The demo above shows the real problem. Toggle between the vulnerable and secure modes to see it. A naive implementation only accepts codes from the exact current 30-second window. But clocks drift. Your phone might be a few seconds behind or ahead of the server. A strict single-window check fails legitimate users whenever their clock is off by more than a few seconds, which happens more often than you would expect.

The Drift Problem

RFC 6238 (the TOTP standard) explicitly recommends accepting codes from one window before and after the current one to handle clock drift. That means a 90-second total acceptance window instead of 30. Most developers who write TOTP verification from scratch miss this and check only the current window. The result: legitimate users get locked out during DST transitions or when their phone battery ran out and the time resynced slightly off.

Vulnerable vs correct TOTP check

// Vulnerable: only checks current 30-second window
function verifyTOTP(token: string, secret: string): boolean {
  const now = Math.floor(Date.now() / 30000);
  return token === generateTOTP(secret, now);
}

// Correct: accepts one window either side (RFC 6238 recommendation)
function verifyTOTPSecure(token: string, secret: string): boolean {
  const now = Math.floor(Date.now() / 30000);
  for (let i = -1; i <= 1; i++) {
    if (token === generateTOTP(secret, now + i)) return true;
  }
  return false;
}

Replay Attacks

The other common gap is replay protection. A TOTP code is valid for its entire 30-second window (or longer with drift compensation). An attacker who intercepts a valid code can reuse it within that window. The fix is straightforward: store the last successfully used code per user and reject it if it appears again.
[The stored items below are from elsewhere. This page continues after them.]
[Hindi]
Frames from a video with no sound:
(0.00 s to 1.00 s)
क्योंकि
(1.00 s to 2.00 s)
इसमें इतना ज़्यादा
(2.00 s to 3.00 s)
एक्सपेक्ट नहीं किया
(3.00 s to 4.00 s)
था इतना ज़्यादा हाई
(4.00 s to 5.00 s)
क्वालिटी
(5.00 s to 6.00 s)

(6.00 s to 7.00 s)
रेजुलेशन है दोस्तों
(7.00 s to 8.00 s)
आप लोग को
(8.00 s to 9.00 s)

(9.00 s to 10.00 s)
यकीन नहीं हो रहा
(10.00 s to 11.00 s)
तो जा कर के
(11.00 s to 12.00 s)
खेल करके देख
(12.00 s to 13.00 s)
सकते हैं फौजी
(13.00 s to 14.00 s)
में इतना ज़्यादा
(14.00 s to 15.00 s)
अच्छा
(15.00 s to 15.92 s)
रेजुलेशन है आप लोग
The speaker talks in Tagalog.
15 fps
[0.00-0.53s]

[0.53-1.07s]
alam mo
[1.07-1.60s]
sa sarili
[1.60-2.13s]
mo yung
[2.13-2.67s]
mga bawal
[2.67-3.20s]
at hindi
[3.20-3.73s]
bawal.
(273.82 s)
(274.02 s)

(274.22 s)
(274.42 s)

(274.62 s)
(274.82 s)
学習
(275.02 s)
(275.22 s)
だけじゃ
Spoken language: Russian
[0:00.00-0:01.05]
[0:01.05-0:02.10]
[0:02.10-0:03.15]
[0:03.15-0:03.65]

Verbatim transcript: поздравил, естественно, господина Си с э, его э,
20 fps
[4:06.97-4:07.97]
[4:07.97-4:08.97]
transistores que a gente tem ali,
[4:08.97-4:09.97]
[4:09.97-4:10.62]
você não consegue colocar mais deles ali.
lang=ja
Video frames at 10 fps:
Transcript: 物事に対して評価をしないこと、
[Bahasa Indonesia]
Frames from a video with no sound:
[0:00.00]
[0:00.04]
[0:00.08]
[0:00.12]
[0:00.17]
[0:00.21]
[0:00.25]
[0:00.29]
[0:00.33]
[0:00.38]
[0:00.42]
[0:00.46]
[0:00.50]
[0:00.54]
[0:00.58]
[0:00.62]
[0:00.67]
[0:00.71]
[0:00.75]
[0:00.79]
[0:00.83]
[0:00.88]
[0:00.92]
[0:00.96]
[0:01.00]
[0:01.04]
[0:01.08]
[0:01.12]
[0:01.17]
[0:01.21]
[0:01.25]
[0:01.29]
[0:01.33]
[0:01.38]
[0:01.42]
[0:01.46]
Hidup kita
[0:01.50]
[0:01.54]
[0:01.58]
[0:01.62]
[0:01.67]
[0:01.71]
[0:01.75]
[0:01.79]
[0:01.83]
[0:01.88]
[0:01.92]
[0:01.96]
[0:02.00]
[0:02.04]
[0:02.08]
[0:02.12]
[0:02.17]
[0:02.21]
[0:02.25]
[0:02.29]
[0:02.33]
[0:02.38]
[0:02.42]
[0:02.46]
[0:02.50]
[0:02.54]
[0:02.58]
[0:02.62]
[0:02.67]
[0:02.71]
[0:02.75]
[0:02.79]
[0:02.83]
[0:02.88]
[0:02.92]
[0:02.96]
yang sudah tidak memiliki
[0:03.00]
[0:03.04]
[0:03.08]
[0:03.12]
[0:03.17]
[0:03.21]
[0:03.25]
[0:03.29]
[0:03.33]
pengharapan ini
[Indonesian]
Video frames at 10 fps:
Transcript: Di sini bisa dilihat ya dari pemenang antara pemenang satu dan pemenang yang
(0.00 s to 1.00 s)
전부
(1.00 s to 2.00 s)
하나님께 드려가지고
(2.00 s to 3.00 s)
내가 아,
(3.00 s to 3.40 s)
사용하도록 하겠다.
This is mentioned in the RFC but frequently skipped in real implementations.

Adding replay protection

// Track used codes in Redis with TTL matching the acceptance window
async function verifyWithReplayProtection(
  userId: string,
  token: string,
  secret: string
): Promise<boolean> {
  const key = `totp:used:${userId}:${token}`;

  // Check if this code was already used
  const alreadyUsed = await redis.get(key);
  if (alreadyUsed) return false;

  // Verify the code itself
  if (!verifyTOTPSecure(token, secret)) return false;

  // Mark it as used with 90s TTL (our acceptance window)
  await redis.set(key, '1', 'EX', 90);
  return true;
}

What This Means Practically

None of these flaws break TOTP completely. A motivated attacker would need to intercept the code in transit, or the user would need a significantly drifted clock, for these to matter. But these gaps are the difference between an implementation that follows the specification and one that does not. If you are implementing TOTP yourself rather than using a library, check against RFC 6238, add replay protection, and handle drift.

If you are using a library, check that it implements drift compensation. Most well-maintained TOTP libraries (like speakeasy in Node or pyotp in Python) do this correctly by default. The danger is rolling your own without reading the spec carefully.